Smart proposal to unify U.S. statistical agencies in the Department of Commerce: Erica L. Groshen and Robert M. Groves: Op-Ed: "We depend largely on three professional government agencies: the Bureau of Labor Statistics, the Bureau of Economic Analysis and the Census Bureau...
...Yet for decades the work of these agencies has been hampered by laws and regulations constraining their performance. The agencies aren’t allowed to share data with each other to produce statistics, so they release information that is often inconsistent, and they cannot improve it by combining forces. Each must survey the same businesses. Each builds and maintains a costly information infrastructure uniquely designed to conduct its computational and privacy-protecting work. Most other countries have organized their statistical work to produce more harmony and integration. Over many decades, expert panel after expert panel, convened by Congress or the president, has recommended that these agencies be permitted to cooperate. Little has happened.
President Trump’s new reorganization plan proposes a solution that merits serious bipartisan consideration. It would move the Bureau of Labor Statistics—the source of statistics on jobs, wages, working conditions, productivity and prices—from the Labor Department to the Commerce Department. There, it would become a sister agency to the Bureau of Economic Analysis, which tracks gross domestic product, personal income, international transactions, and corporate profits. It also would become a sister agency to the Census Bureau, which tracks population, wholesale and retail sales, manufacturing inventories and sales, residential construction, service sector activity, and homeownership. With the three principal economic statistics-producing agencies in the same home and current legal and regulatory barriers eliminated, real efficiencies could be gained and data quality could be improved.
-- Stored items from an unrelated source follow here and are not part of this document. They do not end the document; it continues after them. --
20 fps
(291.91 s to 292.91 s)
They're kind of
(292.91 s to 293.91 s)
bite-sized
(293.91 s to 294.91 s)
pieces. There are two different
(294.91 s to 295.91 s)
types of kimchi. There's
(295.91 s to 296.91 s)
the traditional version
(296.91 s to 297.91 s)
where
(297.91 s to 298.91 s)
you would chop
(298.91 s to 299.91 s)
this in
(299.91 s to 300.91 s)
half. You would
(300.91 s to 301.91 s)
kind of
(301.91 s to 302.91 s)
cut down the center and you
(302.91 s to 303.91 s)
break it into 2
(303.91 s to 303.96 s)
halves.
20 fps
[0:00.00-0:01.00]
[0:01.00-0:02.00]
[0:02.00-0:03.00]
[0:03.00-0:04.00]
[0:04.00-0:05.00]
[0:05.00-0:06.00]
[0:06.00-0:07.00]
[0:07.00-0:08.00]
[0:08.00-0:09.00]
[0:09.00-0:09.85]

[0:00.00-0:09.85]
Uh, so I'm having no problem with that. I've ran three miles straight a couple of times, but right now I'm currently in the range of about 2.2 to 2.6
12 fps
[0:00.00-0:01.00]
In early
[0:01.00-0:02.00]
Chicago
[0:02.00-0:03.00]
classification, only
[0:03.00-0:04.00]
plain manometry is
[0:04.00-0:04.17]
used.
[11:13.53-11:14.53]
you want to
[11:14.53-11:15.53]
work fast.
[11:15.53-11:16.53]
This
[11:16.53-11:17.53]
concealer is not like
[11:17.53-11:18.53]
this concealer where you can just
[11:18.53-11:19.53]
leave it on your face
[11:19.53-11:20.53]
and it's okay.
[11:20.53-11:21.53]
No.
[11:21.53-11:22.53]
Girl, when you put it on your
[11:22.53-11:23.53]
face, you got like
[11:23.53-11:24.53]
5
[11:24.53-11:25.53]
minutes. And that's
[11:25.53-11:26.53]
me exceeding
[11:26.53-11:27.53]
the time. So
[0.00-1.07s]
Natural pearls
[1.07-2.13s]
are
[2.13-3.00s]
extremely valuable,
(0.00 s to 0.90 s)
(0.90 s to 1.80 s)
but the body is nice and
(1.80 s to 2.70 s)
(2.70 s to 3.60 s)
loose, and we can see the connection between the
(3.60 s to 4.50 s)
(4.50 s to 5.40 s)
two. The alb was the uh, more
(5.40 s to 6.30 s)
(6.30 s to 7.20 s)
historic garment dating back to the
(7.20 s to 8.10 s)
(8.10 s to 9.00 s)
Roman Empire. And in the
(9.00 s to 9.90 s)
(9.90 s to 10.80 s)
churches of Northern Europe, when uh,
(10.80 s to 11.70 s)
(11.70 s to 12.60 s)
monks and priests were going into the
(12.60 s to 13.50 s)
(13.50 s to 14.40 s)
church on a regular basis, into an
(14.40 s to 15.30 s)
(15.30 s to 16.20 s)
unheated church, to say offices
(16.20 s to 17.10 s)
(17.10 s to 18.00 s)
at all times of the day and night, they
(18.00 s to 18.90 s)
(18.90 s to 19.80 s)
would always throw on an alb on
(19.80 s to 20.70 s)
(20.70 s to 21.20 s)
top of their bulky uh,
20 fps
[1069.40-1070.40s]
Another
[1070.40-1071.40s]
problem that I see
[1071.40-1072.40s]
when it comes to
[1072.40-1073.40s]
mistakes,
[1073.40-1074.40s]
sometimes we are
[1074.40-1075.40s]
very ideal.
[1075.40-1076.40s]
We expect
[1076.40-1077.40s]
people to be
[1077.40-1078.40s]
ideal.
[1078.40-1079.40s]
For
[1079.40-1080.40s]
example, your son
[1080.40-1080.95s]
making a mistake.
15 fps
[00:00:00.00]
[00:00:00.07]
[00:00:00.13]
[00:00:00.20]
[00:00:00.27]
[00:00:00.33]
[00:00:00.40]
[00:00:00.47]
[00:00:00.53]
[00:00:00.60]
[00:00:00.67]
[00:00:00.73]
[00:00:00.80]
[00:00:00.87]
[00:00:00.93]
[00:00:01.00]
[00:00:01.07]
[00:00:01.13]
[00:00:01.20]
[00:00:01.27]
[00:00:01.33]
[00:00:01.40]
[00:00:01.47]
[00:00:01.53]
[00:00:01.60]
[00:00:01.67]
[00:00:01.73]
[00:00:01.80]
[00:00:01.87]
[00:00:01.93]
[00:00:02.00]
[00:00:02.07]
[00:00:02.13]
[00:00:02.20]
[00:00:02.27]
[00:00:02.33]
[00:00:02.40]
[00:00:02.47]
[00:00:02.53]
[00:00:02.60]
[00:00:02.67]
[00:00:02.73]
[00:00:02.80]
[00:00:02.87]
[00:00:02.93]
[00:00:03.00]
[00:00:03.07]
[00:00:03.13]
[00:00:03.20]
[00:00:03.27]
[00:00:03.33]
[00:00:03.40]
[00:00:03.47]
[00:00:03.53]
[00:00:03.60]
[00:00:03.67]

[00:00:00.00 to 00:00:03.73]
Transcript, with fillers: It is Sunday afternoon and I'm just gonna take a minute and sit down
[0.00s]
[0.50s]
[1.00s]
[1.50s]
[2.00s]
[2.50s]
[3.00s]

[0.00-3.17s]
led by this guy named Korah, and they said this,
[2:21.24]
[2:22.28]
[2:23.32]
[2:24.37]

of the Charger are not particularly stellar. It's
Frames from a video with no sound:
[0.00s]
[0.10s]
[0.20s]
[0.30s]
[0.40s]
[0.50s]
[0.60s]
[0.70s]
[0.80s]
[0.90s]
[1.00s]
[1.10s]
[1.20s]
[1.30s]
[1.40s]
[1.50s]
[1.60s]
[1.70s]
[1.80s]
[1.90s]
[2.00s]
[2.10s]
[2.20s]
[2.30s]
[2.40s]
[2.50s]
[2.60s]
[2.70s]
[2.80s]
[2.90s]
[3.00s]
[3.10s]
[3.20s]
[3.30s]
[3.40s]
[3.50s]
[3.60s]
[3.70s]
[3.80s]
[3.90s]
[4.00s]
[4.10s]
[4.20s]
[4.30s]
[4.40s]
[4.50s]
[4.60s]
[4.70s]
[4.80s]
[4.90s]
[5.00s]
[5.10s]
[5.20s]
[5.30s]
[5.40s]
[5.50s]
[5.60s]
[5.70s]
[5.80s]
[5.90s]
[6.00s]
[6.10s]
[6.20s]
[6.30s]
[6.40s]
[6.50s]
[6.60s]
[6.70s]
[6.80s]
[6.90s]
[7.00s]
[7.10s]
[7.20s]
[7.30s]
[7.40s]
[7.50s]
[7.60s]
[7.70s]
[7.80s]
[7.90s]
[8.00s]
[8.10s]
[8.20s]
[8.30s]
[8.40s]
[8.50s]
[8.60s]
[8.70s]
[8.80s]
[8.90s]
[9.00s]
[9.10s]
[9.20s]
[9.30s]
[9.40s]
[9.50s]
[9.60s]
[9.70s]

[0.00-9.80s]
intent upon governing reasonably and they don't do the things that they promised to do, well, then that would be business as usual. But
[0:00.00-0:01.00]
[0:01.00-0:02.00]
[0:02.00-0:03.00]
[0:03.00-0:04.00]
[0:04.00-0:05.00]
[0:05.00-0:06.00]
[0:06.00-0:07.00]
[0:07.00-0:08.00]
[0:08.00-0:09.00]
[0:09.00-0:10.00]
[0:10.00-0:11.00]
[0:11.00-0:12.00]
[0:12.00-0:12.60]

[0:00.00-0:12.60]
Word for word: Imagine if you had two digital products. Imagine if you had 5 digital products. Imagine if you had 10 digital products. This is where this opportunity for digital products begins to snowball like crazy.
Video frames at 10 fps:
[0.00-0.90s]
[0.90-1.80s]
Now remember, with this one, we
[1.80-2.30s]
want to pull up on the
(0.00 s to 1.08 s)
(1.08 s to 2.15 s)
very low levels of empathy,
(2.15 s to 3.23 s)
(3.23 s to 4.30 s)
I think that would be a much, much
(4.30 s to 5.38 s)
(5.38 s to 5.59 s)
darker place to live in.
First, the agencies could share an advanced computational infrastructure. Second, they could coordinate their data requests from businesses, lightening the burden on respondents. Third, the agencies could coordinate work to improve estimates of productivity, trade and service-industry activities and could address emerging issues such as the digital economy. All these advances would provide Americans better information to make economic decisions.
We think this proposal’s benefits are clear, and we urge Congress to give it serious consideration. Yet we must be mindful that a democracy needs legal protections that require the production of objective statistics without political interference. All three agencies have this protection now; they need to retain it when reorganized.